Always use sockets for IC's. It prevents heat damage (some are expensive), and allows for easy swapping.
Fret Wire
(Keyser Soze)

Paul Marossy

What matters - what doesn't
« Reply #10 on: July 14, 2004, 04:30:24 PM »
All grounds do not have to connect to the same point, but all grounds need to be connected together.

Ballz

What matters - what doesn't
« Reply #11 on: July 14, 2004, 04:30:35 PM »
Old germanium transistors cannot be tested properly with just the hfe range on your multimeter. You will need to test them according to the "How to select transistors....." documet over at Geofex (insert link here), or with a 1950:s transistor checker that is equipped for leakage testing.

Ballz

What matters - what doesn't
« Reply #12 on: July 14, 2004, 04:32:55 PM »
Always use a cooling device (flat pliers) when soldering a leg of a transistor - or use a transistor socket.

Fret Wire

What matters - what doesn't
« Reply #13 on: July 14, 2004, 04:34:18 PM »
Use sockets for capacitors and clipping diodes in circuits where changing them is how you dial in the amount of distortion or bass/treble response.
Fret Wire
(Keyser Soze)

Fret Wire

What matters - what doesn't
« Reply #14 on: July 14, 2004, 04:35:36 PM »
Never assume the pinout of a specific transistor is the same from one manufacturer to the next.
Fret Wire
(Keyser Soze)

Fret Wire

What matters - what doesn't
« Reply #15 on: July 14, 2004, 04:40:59 PM »
Tubescreamer fans: A twenty year old JRC4558D chip sounds no better than a new JRC4558D chip.

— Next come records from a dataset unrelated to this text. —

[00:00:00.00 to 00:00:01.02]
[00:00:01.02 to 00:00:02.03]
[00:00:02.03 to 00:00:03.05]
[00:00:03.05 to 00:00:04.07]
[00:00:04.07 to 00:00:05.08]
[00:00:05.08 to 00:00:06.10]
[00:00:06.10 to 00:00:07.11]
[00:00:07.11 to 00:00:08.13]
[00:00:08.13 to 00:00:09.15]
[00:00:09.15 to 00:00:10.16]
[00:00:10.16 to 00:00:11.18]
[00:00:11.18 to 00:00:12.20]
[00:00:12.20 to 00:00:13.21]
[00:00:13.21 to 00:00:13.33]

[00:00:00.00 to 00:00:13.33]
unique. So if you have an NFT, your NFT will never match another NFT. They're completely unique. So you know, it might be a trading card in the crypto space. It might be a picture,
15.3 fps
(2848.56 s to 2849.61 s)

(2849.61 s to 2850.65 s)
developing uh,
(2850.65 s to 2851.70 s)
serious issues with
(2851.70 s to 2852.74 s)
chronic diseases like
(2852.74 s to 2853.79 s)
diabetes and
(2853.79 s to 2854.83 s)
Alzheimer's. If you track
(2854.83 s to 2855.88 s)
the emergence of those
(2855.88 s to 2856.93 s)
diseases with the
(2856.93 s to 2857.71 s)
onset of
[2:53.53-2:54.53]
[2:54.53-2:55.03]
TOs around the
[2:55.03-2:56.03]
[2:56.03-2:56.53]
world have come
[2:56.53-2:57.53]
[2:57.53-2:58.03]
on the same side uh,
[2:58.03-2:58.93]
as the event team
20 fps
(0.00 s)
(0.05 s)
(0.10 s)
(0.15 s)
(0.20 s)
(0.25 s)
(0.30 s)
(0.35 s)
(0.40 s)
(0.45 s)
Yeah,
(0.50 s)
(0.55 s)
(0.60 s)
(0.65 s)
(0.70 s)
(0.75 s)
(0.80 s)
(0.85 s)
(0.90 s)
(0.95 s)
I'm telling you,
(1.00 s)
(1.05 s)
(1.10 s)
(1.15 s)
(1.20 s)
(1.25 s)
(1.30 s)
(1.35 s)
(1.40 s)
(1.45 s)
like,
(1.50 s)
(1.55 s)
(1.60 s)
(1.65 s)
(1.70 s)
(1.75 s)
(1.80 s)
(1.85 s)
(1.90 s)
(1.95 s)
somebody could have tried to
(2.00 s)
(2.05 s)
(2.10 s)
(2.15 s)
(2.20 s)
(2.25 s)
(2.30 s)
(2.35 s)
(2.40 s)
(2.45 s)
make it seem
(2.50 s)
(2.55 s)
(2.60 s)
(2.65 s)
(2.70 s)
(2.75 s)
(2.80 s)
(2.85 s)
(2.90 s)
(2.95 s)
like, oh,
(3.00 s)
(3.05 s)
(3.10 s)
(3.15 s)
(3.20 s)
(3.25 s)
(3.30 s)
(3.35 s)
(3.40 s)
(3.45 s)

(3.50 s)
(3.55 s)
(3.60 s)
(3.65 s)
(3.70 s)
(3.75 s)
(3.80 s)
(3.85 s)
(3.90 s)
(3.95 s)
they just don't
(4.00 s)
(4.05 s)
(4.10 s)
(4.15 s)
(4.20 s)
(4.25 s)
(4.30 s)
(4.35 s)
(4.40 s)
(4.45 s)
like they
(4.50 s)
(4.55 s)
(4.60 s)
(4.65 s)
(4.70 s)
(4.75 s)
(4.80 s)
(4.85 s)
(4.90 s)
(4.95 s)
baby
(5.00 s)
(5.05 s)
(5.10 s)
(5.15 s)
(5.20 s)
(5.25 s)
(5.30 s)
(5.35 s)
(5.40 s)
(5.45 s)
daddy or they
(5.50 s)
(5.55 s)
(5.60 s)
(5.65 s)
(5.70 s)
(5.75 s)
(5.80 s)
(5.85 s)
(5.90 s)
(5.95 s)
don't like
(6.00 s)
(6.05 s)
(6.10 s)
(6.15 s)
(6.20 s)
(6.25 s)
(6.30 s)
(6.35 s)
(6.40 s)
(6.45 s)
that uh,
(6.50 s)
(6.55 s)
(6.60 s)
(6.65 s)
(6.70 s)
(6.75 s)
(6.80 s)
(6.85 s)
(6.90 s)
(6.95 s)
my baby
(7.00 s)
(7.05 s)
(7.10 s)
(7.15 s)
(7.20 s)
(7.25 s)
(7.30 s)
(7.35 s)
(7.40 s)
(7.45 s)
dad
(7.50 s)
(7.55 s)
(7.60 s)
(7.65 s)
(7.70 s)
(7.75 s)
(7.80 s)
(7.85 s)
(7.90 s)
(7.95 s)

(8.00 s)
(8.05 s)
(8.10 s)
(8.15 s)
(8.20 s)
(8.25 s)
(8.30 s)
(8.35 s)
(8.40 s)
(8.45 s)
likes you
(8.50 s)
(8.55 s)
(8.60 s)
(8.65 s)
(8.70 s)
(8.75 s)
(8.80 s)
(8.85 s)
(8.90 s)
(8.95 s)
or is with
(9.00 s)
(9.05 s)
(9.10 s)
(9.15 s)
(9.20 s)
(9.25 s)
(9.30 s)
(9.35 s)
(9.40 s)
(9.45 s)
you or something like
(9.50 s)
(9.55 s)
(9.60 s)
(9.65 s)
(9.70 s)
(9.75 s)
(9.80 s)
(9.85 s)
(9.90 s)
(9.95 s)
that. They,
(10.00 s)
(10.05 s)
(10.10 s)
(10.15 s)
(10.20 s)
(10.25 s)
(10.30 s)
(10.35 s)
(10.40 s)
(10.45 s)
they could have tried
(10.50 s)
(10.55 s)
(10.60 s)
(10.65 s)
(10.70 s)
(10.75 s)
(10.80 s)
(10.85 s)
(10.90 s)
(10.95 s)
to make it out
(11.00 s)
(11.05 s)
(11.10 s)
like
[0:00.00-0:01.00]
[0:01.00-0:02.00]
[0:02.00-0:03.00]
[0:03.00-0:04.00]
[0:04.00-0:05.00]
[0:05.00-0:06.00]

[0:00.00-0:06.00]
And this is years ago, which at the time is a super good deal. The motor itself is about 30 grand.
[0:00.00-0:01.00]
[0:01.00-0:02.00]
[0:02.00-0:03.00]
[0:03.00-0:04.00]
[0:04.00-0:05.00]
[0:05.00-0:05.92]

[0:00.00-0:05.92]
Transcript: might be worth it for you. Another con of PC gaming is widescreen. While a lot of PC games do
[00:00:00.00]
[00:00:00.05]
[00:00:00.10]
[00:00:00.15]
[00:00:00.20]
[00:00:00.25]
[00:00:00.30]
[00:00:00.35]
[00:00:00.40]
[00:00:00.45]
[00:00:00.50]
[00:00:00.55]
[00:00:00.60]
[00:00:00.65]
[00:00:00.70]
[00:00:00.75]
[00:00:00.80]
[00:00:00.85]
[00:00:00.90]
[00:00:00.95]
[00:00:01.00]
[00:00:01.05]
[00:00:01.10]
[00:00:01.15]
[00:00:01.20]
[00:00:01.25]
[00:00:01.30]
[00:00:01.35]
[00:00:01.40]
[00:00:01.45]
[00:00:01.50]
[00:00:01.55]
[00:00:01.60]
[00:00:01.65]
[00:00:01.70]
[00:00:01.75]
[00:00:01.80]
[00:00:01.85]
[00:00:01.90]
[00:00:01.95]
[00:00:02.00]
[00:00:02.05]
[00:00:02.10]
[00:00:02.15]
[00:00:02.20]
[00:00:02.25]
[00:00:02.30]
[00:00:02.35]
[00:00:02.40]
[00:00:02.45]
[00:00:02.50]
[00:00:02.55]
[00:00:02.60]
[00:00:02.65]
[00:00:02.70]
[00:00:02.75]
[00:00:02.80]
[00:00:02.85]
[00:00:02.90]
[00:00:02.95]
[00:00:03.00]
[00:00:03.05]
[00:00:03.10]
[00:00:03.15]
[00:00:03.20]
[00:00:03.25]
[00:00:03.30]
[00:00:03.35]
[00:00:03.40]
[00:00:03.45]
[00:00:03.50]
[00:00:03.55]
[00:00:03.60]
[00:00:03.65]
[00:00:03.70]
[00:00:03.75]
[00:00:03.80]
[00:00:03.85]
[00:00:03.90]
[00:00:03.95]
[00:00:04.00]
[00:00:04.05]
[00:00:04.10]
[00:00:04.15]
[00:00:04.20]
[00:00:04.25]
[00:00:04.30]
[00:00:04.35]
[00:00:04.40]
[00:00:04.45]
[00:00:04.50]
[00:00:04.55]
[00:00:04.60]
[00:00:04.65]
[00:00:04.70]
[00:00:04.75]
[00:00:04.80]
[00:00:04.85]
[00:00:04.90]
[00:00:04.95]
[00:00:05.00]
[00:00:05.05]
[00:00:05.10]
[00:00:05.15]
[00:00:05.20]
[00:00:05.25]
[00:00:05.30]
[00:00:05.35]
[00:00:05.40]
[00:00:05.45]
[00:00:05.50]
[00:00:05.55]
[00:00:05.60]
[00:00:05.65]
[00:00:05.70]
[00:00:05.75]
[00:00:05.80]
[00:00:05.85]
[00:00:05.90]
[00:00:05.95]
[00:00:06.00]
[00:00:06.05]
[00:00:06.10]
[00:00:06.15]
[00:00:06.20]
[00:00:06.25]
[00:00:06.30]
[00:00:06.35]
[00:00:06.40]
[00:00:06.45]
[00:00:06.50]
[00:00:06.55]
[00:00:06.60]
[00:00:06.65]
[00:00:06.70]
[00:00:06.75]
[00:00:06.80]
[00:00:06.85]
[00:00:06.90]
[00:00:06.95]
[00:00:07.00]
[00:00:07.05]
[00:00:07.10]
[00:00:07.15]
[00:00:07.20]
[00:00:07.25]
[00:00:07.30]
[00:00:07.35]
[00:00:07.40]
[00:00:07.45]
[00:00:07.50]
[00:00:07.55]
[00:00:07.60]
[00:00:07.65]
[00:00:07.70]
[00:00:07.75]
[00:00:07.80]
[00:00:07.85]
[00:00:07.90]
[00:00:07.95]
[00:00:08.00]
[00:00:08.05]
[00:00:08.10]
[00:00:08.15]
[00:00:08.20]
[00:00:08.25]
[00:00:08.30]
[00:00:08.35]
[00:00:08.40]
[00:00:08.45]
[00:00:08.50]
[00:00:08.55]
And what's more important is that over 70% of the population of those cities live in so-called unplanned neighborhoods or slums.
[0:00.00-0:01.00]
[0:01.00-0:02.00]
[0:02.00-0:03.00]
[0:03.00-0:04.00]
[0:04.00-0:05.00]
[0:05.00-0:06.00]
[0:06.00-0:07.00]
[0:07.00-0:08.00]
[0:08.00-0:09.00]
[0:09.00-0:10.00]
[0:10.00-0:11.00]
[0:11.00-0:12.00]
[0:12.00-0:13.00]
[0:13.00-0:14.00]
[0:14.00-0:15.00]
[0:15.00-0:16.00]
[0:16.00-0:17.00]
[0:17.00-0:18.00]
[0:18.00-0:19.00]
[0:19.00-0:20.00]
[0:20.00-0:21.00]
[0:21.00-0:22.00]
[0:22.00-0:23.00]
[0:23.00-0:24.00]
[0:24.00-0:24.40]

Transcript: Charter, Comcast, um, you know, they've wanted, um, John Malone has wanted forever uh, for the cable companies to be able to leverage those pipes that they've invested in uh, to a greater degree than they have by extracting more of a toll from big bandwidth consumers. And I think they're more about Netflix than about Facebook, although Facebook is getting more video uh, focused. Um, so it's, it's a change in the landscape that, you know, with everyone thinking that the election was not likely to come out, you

Save your money, forget the mojo and hype, and buy the new chip. Truth is, there are better IC's out there for the TS-9/808: RC4558, RC4559, NE5532, TLO72, to name a few.
Fret Wire
(Keyser Soze)

Fret Wire

What matters - what doesn't
« Reply #16 on: July 14, 2004, 04:49:22 PM »
Always double check the polarity of components BEFORE you solder them in. Electrolytic caps, tantalum caps, diodes, and LED's.
Fret Wire
(Keyser Soze)

Arno van der Heijden

What matters - what doesn't
« Reply #17 on: July 14, 2004, 04:50:23 PM »
(Almost?) all dual opamps use the same pinout.
Makes for easy swapping and experimenting if you use a socket!!

Paul Marossy

What matters - what doesn't
« Reply #18 on: July 14, 2004, 04:54:42 PM »
Single opamps and dual opamps DO NOT have the same pinouts.

Fret Wire

What matters - what doesn't
« Reply #19 on: July 14, 2004, 04:54:44 PM »
Use a DMM to double check your resistor's value's just before you solder them in.